Problem statement. Give again, word for word, the line holding "[00:04:05.08]" and every line after it through the end of the data below. Omit pictures.

──────────

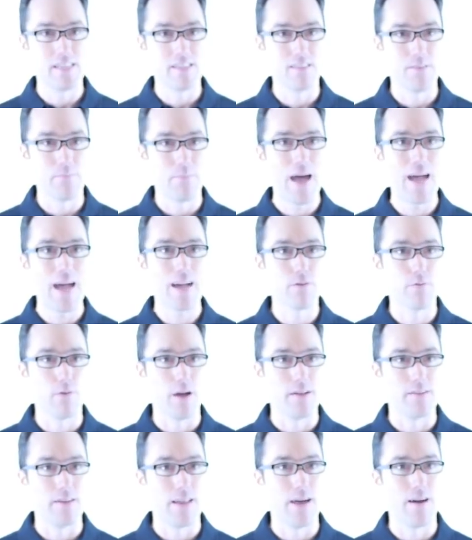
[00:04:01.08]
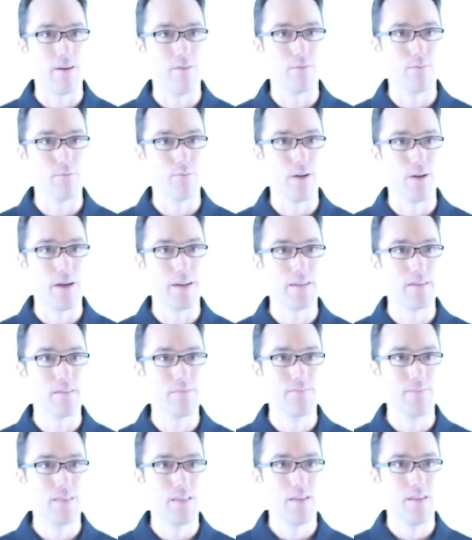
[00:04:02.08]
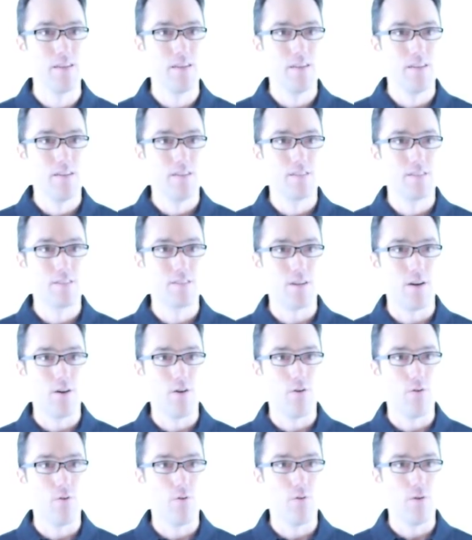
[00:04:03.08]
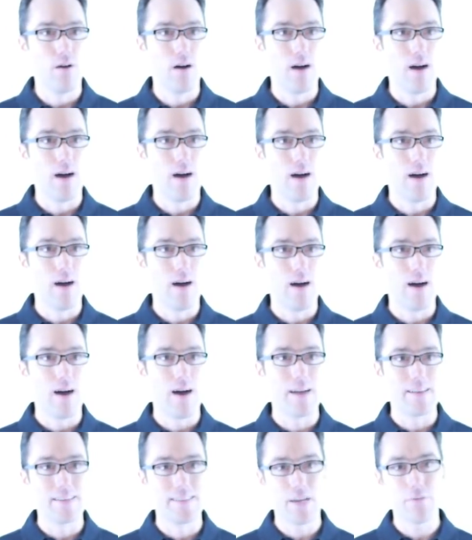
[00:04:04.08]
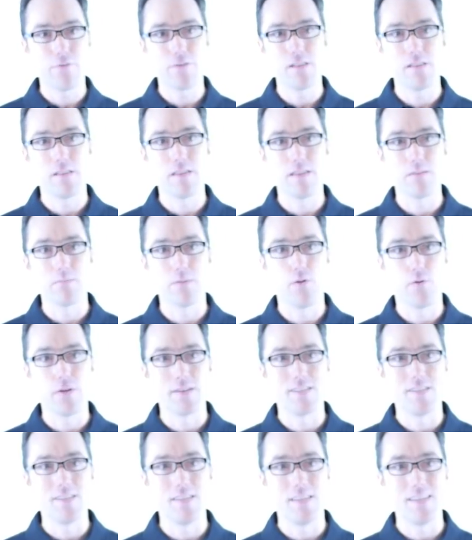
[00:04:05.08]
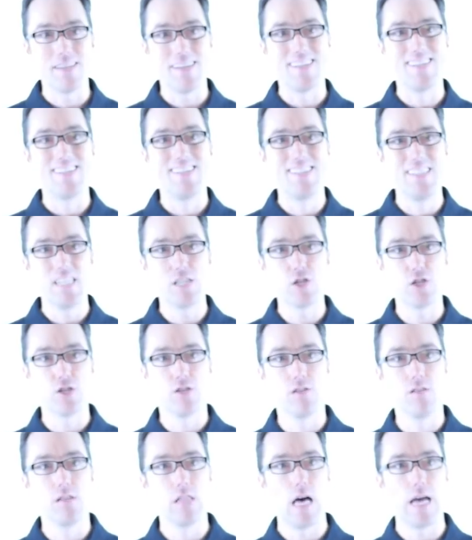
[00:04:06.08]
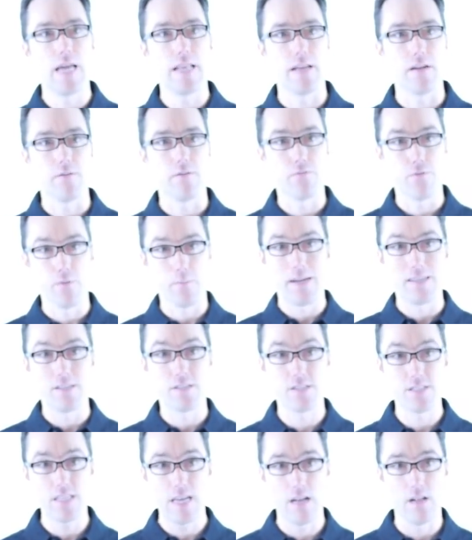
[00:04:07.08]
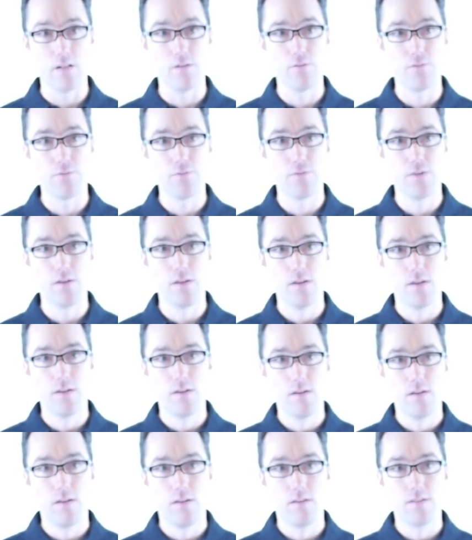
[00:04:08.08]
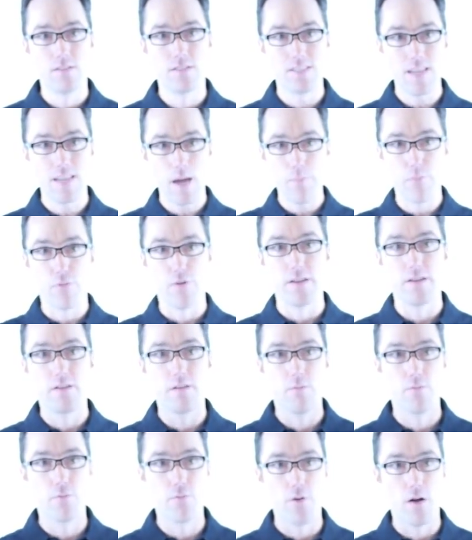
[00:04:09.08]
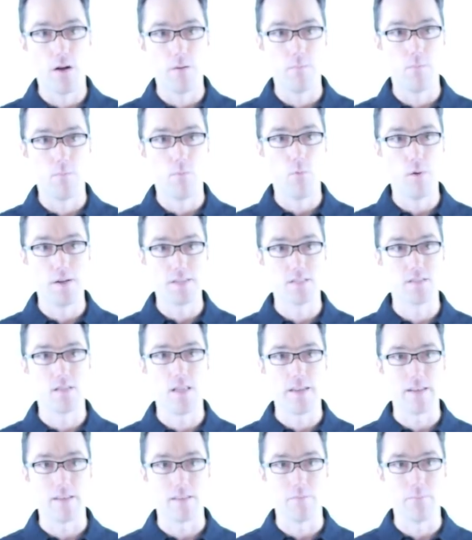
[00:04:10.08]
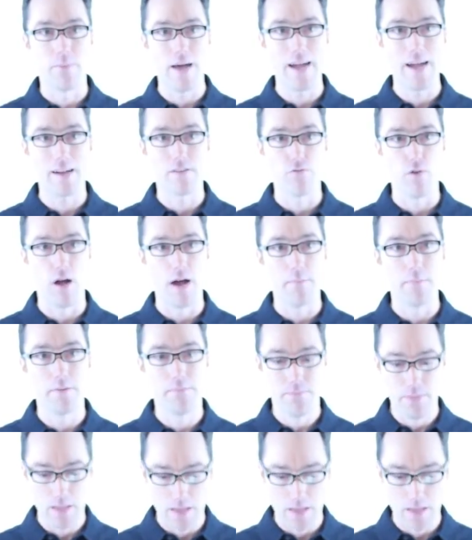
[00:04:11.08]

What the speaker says: into the background now, right? So I definitely am going to need additional lighting for myself separate from what's lighting the backdrop.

──────────

Answer.
[00:04:05.08]
[00:04:06.08]
[00:04:07.08]
[00:04:08.08]
[00:04:09.08]
[00:04:10.08]
[00:04:11.08]

What the speaker says: into the background now, right? So I definitely am going to need additional lighting for myself separate from what's lighting the backdrop.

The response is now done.